Start of Block

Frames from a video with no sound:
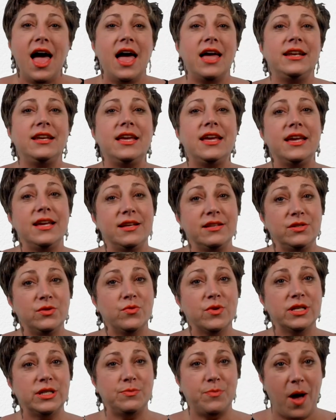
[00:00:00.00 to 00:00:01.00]
and is
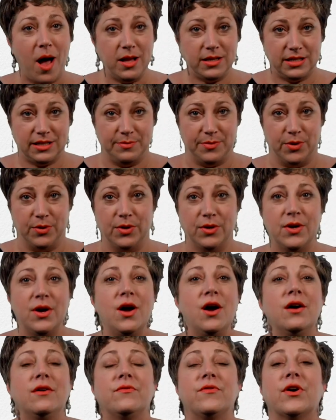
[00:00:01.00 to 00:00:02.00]
responsible
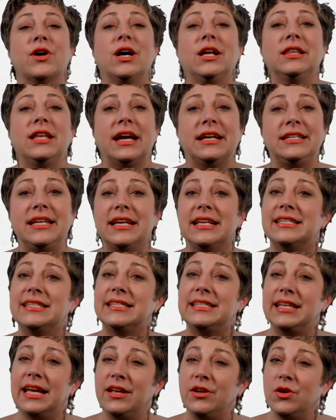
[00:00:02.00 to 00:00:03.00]
for collecting
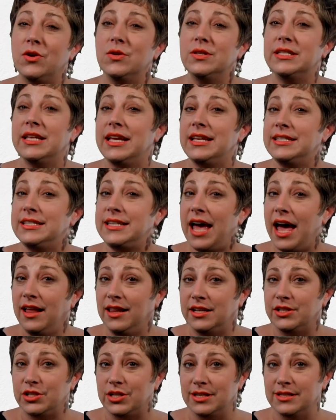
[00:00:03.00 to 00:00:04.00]
signals
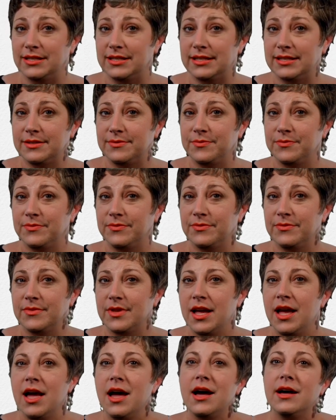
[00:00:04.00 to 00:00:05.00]
intelligence.
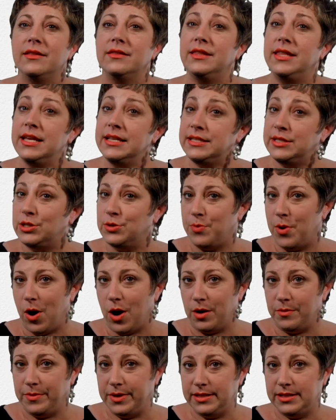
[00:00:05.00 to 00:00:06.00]
This
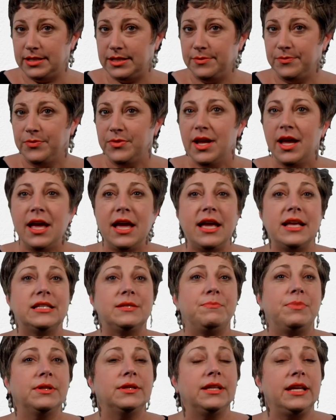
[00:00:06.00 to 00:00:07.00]
department
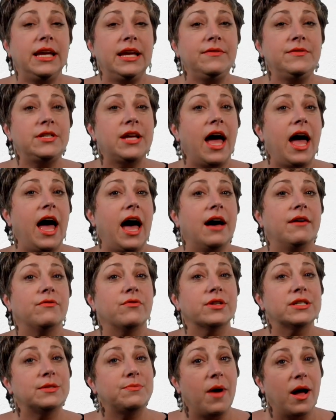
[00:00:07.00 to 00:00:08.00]
is believed to
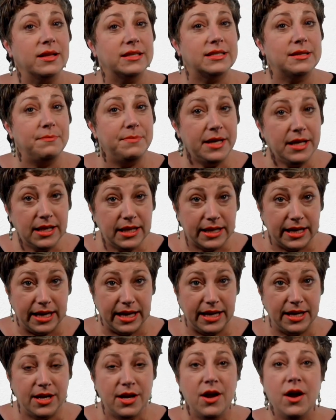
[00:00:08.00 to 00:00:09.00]
have
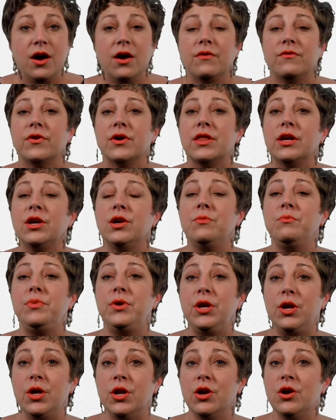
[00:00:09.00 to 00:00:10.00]
responsibility for the
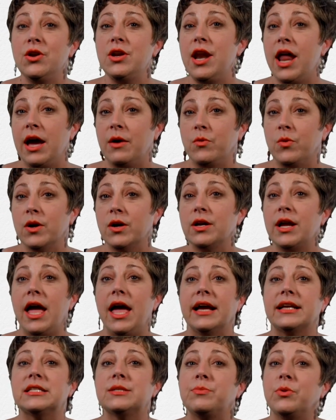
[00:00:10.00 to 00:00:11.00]
computer network
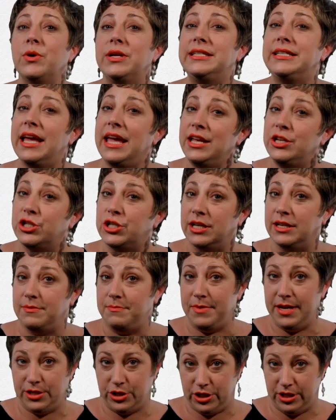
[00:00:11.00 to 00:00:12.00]

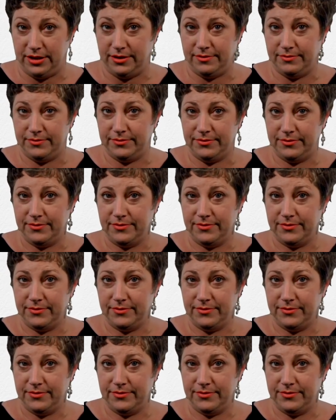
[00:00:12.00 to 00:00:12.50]
exploitation mission.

End of Block

ASSIGNMENT :: Lines from the one holding "[00:00:05.00 to 00:00:06.00]" down to the last line of the entries above must be retyped exactly, inclusive of both, with no pictures and nothing else.

EXERCISE SOLUTION ::
[00:00:05.00 to 00:00:06.00]
This
[00:00:06.00 to 00:00:07.00]
department
[00:00:07.00 to 00:00:08.00]
is believed to
[00:00:08.00 to 00:00:09.00]
have
[00:00:09.00 to 00:00:10.00]
responsibility for the
[00:00:10.00 to 00:00:11.00]
computer network
[00:00:11.00 to 00:00:12.00]

[00:00:12.00 to 00:00:12.50]
exploitation mission.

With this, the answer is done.